My DNA mystery match, Joanne, was born in 1945 and in our earlier emails she said she had been to Wallingford in the past with her parents. She was around 7 years old and went to the wedding of “an older couple”. They missed the ceremony but made it to the reception and she remembered “stepping down into the hall”. It was my parents wedding and the reception was at the old Moose Club on Long Hill Road. How strange I thought that they would be there as we never had any communication with them that I knew of. I wondered what else she would remember of our family or if there had ever been any other trips to Wallingford!

Life (and DNA) is Full of Surprises

Julianna, Konrad and Antoinette Posluszny 1909

I’ve written a few posts about my grandmother Julianna Ingram Posluszny. Her story has always been somewhat mysterious. Family members say she came to the United States at a young age, younger than records stated, and she came alone. I have yet to find a record I can confirm as hers. Her marriage license lists her as 18 in 1906 when they got married and, the 1910 census says she immigrated in 1903 so 15 years old. You’ll see in my past posts I’ve really mulled over it!
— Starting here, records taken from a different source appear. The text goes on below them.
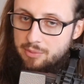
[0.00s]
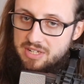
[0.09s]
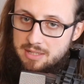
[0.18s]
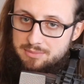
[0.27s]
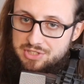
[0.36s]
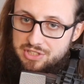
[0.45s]
when it
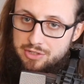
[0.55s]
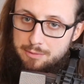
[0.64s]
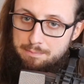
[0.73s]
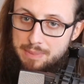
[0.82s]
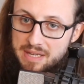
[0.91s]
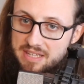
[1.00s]
comes to your
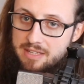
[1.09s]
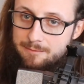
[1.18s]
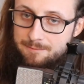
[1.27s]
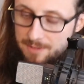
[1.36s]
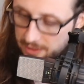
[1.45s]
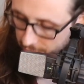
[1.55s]
picking
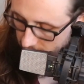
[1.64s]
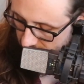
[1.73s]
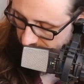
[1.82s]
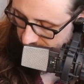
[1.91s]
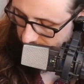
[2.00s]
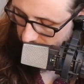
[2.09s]

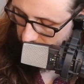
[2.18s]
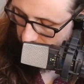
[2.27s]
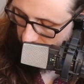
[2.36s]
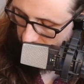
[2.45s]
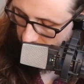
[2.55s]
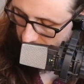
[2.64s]
fingers,
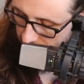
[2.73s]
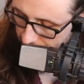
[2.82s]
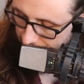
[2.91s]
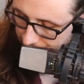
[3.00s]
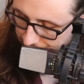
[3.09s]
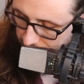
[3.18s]

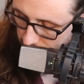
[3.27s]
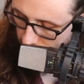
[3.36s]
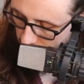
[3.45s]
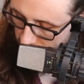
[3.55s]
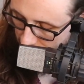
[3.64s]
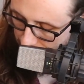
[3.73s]

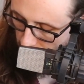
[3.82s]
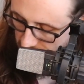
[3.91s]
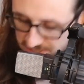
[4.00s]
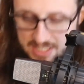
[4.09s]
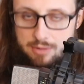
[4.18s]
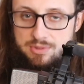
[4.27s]
the
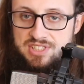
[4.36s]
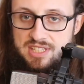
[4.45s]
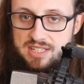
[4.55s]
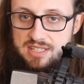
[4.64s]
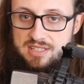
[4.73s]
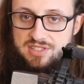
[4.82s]
first thing I would
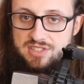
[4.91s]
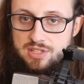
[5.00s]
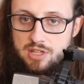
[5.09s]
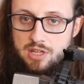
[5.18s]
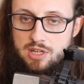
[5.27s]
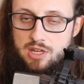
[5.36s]
say is
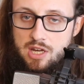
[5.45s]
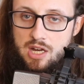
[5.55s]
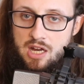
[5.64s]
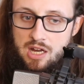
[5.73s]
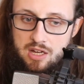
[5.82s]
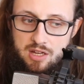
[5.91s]

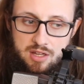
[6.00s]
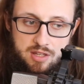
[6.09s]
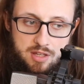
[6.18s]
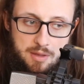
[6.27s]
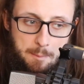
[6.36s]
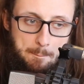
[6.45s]

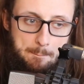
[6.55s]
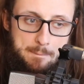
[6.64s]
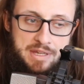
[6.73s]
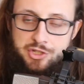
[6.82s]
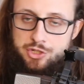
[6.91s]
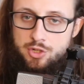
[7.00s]

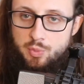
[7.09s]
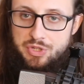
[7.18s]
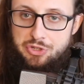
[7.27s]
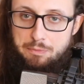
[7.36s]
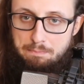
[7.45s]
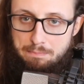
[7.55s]
make sure when
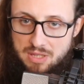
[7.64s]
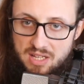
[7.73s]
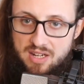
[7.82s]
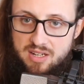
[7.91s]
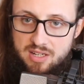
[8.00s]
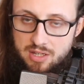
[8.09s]
you
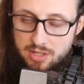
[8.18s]
pluck,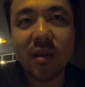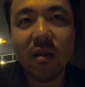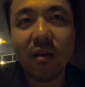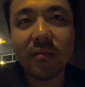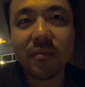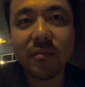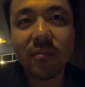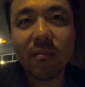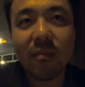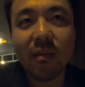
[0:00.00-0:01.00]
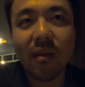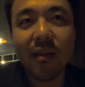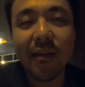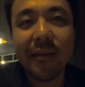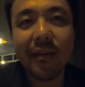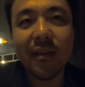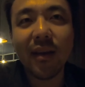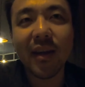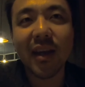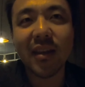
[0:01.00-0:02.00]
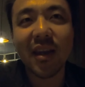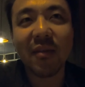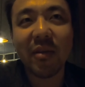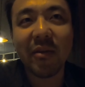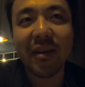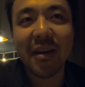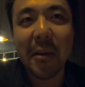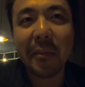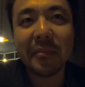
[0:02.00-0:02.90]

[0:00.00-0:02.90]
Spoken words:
What's it called? I can't think of it right now.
In this last year, through DNA matches I uncovered a mystery which brought with it a whole host of new questions. Through my Aunt Tootsie’s Christmas card list came the name and email correspondence with a woman who was an Ingram relative. Cousin Judy Behme corresponded with her and after Judy’s death I inherited her ancestry paperwork and I picked up the correspondence. We knew we would be related through Ingram (obviously!) but how. Then Joanne’s children gave her an Ancestry DNA kit for Christmas 2018.

My first cousins Bob and Mal were DNA matches to me at 507 and 497 cMs approximately. I didn’t question why they were listed as Second Cousins because after all, they were the children of my mother’s sister. Some odd little quirk in the system, no big deal I thought.

I knew Joanne’s maternal family name (Duy) and had seen the name in records from the town my grandmother came from. What I didn’t understand was why I was seeing DNA matches to people associated with this last name. Weird, I thought! There must be some DNA running through the Ingram line as well!

Then, Joanne’s DNA match was processed and posted on the Ancestry website and oh my, we matched with 1,040 cMs!